To use the bulk load mechanism of Impala, Virtual DataPort generates Apache Parquet files and then, transfers them to Impala. To generate these files, Virtual DataPort uses the Apache Hadoop libraries. These libraries are part of the Apache Hadoop, which needs to be present on the computer where Virtual DataPort runs. You do not need to install Hadoop, the only requirement is for these libraries to be present.
Follow these steps:
Install the Java Development Kit version 8 (JDK) on the host of Virtual DataPort.
This is necessary because the Hadoop libraries require it. A Java Runtime Environment (JRE) is not valid.
Set the JAVA_HOME environment variable to point to the path of this JDK. On Windows, it is quite common for this path to contain spaces, but Hadoop does not support them. If the JDK is installed on a path with spaces, set the environment variable JAVA_HOME to C:\Java and create a symbolic link:
mklink /d "C:\Java" "C:\Program Files\Java\jdk1.8.0_152"

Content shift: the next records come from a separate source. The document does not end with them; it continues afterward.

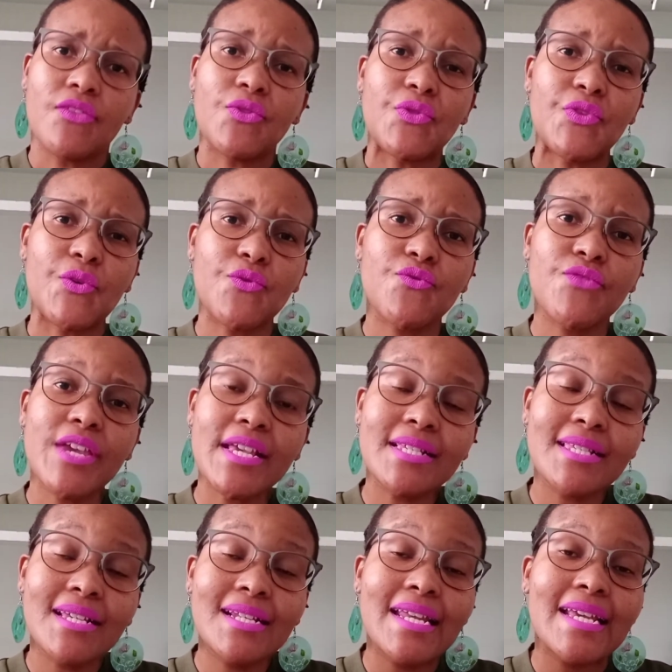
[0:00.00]
The
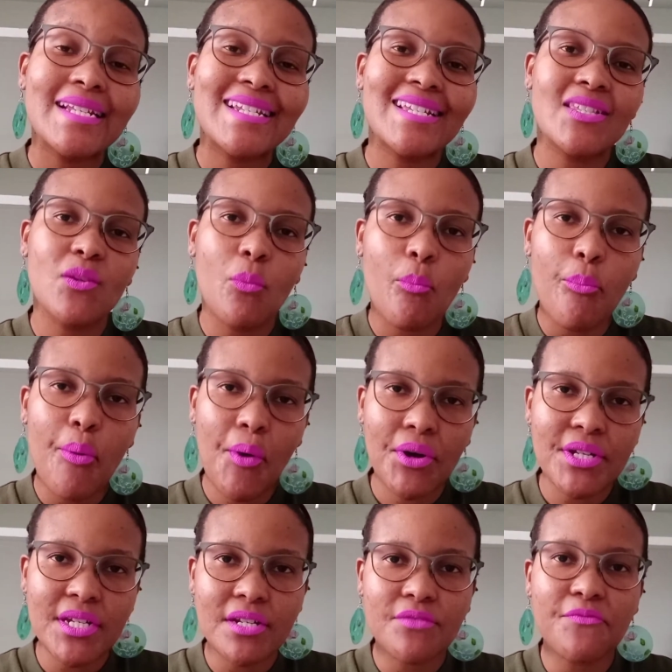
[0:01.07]
reason it is
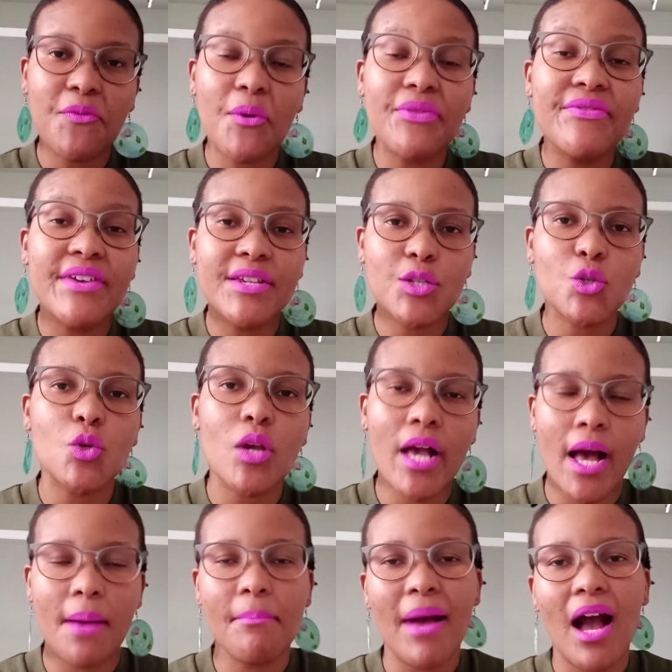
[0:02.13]
important for this to
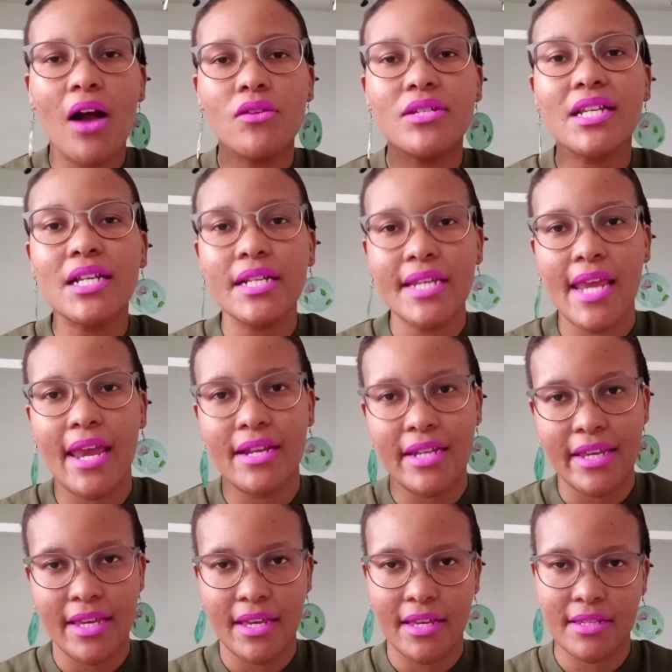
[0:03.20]
come out
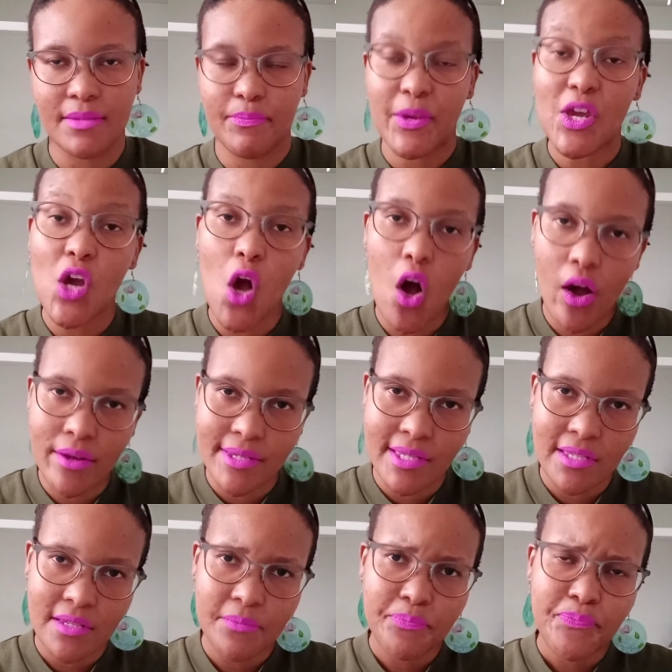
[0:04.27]
clearly is because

If you get a privileges error executing this command, click the Windows menu, search for Command Prompt, right-click on it and click Run as administrator.
Find out the specific version of Hadoop you are connecting to and go to the Apache Hadoop site and download the binary file - not the source file - corresponding to the version you use. For example, hadoop-2.9.0.tar.gz.
Hadoop provides a single file that contains the Hadoop server and the client libraries to access to it; there is not a package that just contains the client libraries.
Decompress this file in the host where the Virtual DataPort server runs.
On Linux, run this to decompress it:
tar -xzf <archive_name>.tar.gz
On Windows, copy the files inside the directory
<HADOOP_HOME>/bin. Otherwise, the generation of Parquet files and the connection to Hadoop will fail.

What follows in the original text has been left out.